Purpose : Corneal fibrosis leaves the cornea opaque and can result in partial or complete vision loss for which the only current treatment is corneal transplantation. Recently sphingolipids (SPL) have been linked to corneal fibrosis and found to be modulated by the transforming growth factor-β (TGF-β) pathway. The aim of this study is to dissect the role of sphingolipids in corneal fibrosis and their signaling mechanisms related to the three TGF-β isoforms.

Methods : Healthy human corneal fibroblasts (HCFs) were cultured in EMEM with 10% FBS and 0.5mM 2-O-α-D-glucopyranosyl-L-ascorbic acid in 3D constructs and allowed to grow for 4 weeks in the presence of 0.1ng/mL TGF-β1, TGF-β2, and TGF-β3. Cultures without any growth factors served as Controls. After 4 weeks the cultures were examined for the expression of sphingolipid specific pathway signaling using Real-Time PCR and Western Blot.

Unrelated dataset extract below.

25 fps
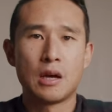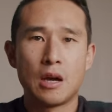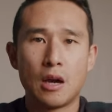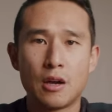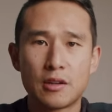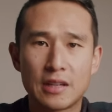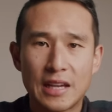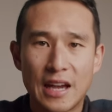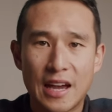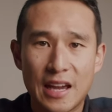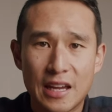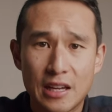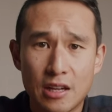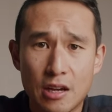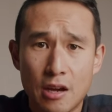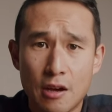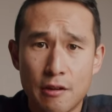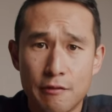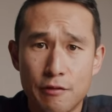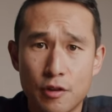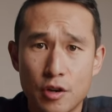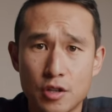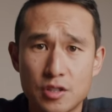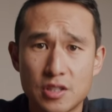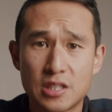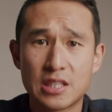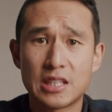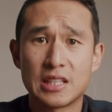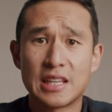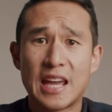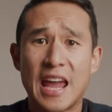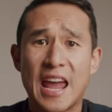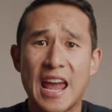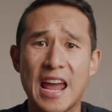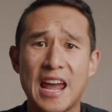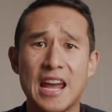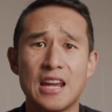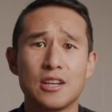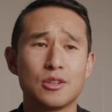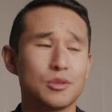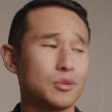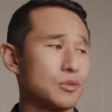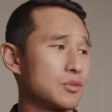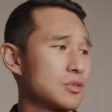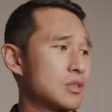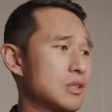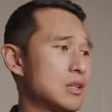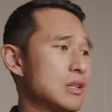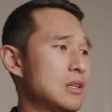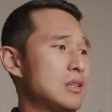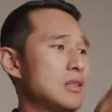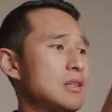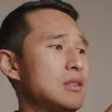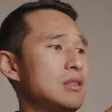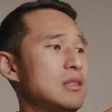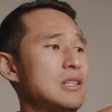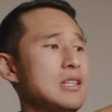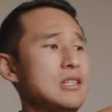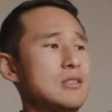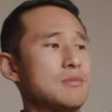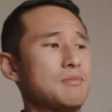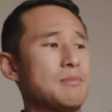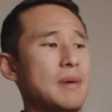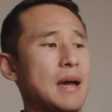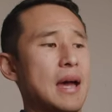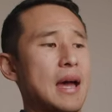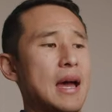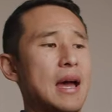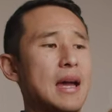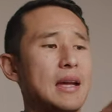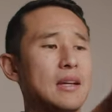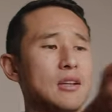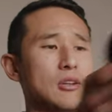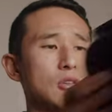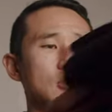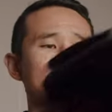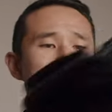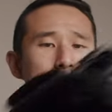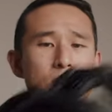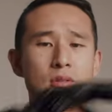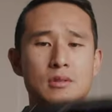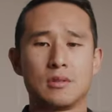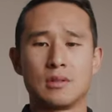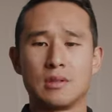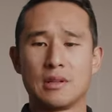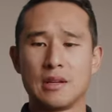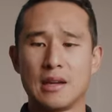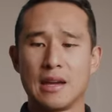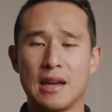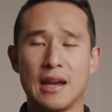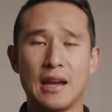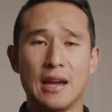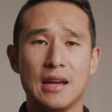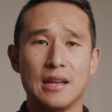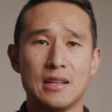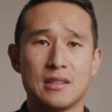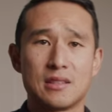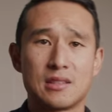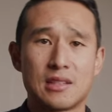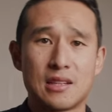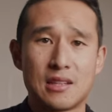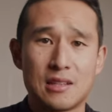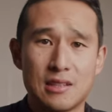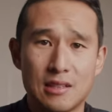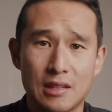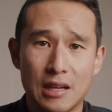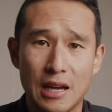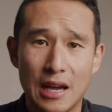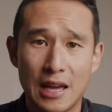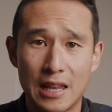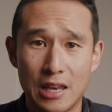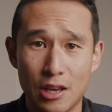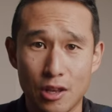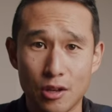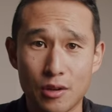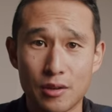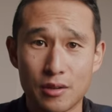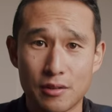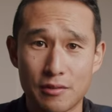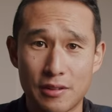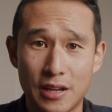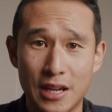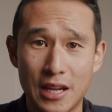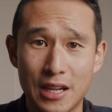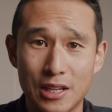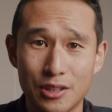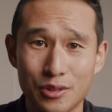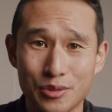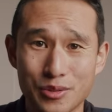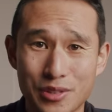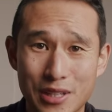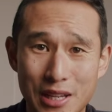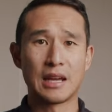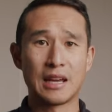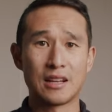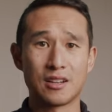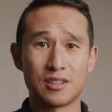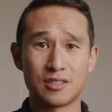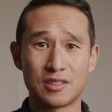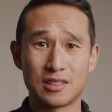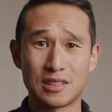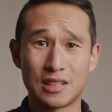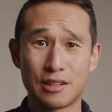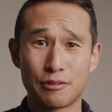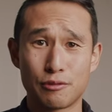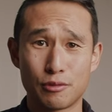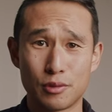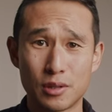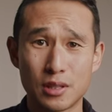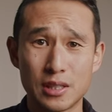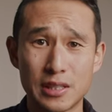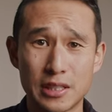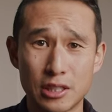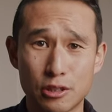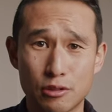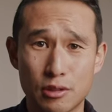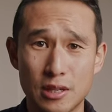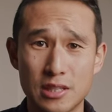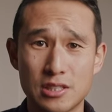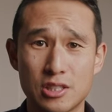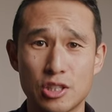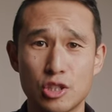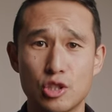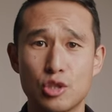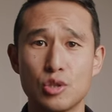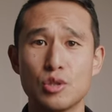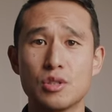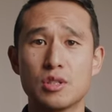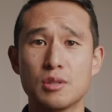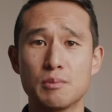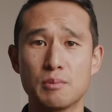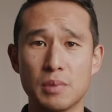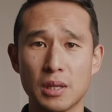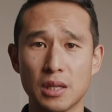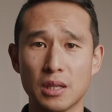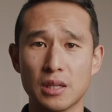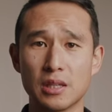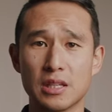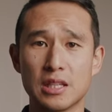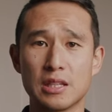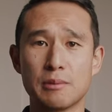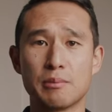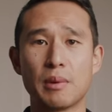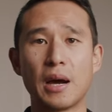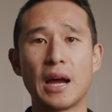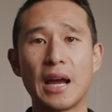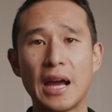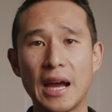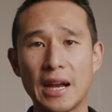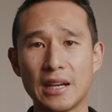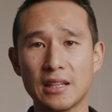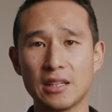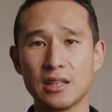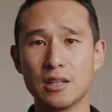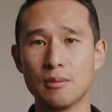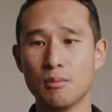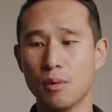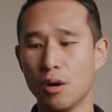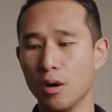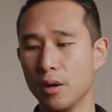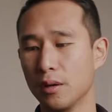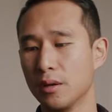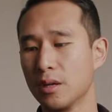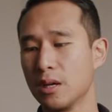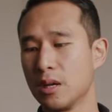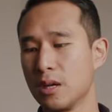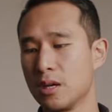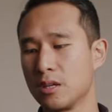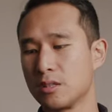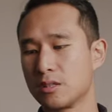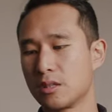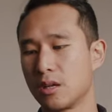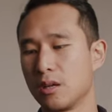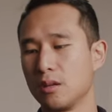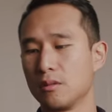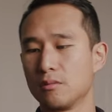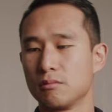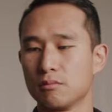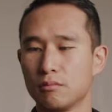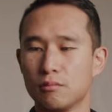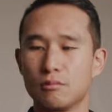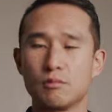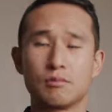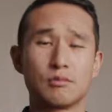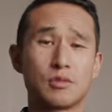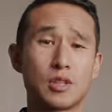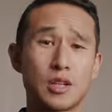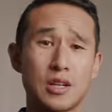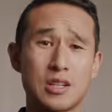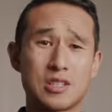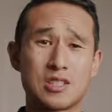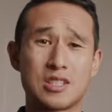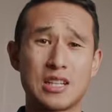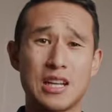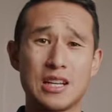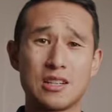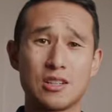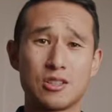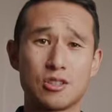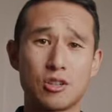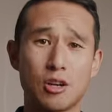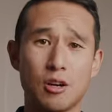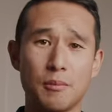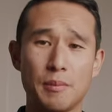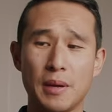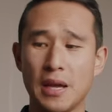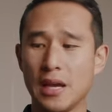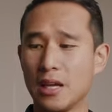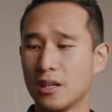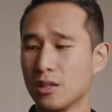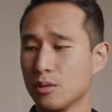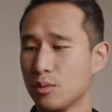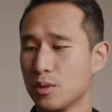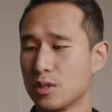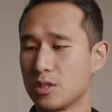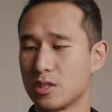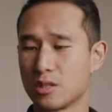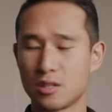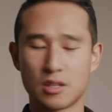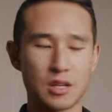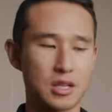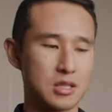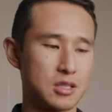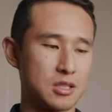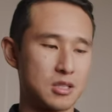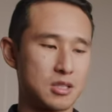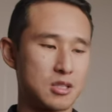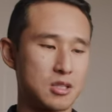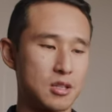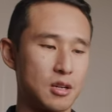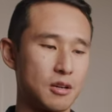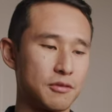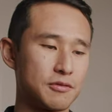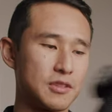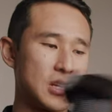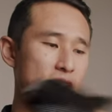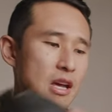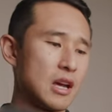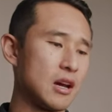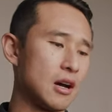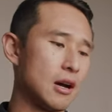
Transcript: Okay, first thing, handles. This bag has a lot of handles and I think they've really increased its usability by adding them on. So got a standard top handle, which is nice and soft.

Results : We investigated all five sphingosine-1-phosphate receptors 1 through 5. TGF-β1 and TGF-β3 led to significant upregulation of sphingosine-1-phosphate receptor 3 (S1PR3) when compared to Control HCFs. TGF-β2 did not modulate S1PR3. TGF-β2, on the other hand, led to significant upregulation of sphingosine kinase 1 (SphK1), while TGF-β3 resulted in upregulation of SphK2.

Conclusions : Overall, we have drawn some intriguing signaling cross talk between sphingolipid molecules and TGF-β isoforms in human corneal fibroblasts. This study suggests that TGF-β3 driven upregulation of S1PR3 may represent a novel target in regulating corneal fibrosis. Future studies will dissect the signaling mechanism further.

This is an abstract that was submitted for the 2016 ARVO Annual Meeting, held in Seattle, Wash., May 1-5, 2016.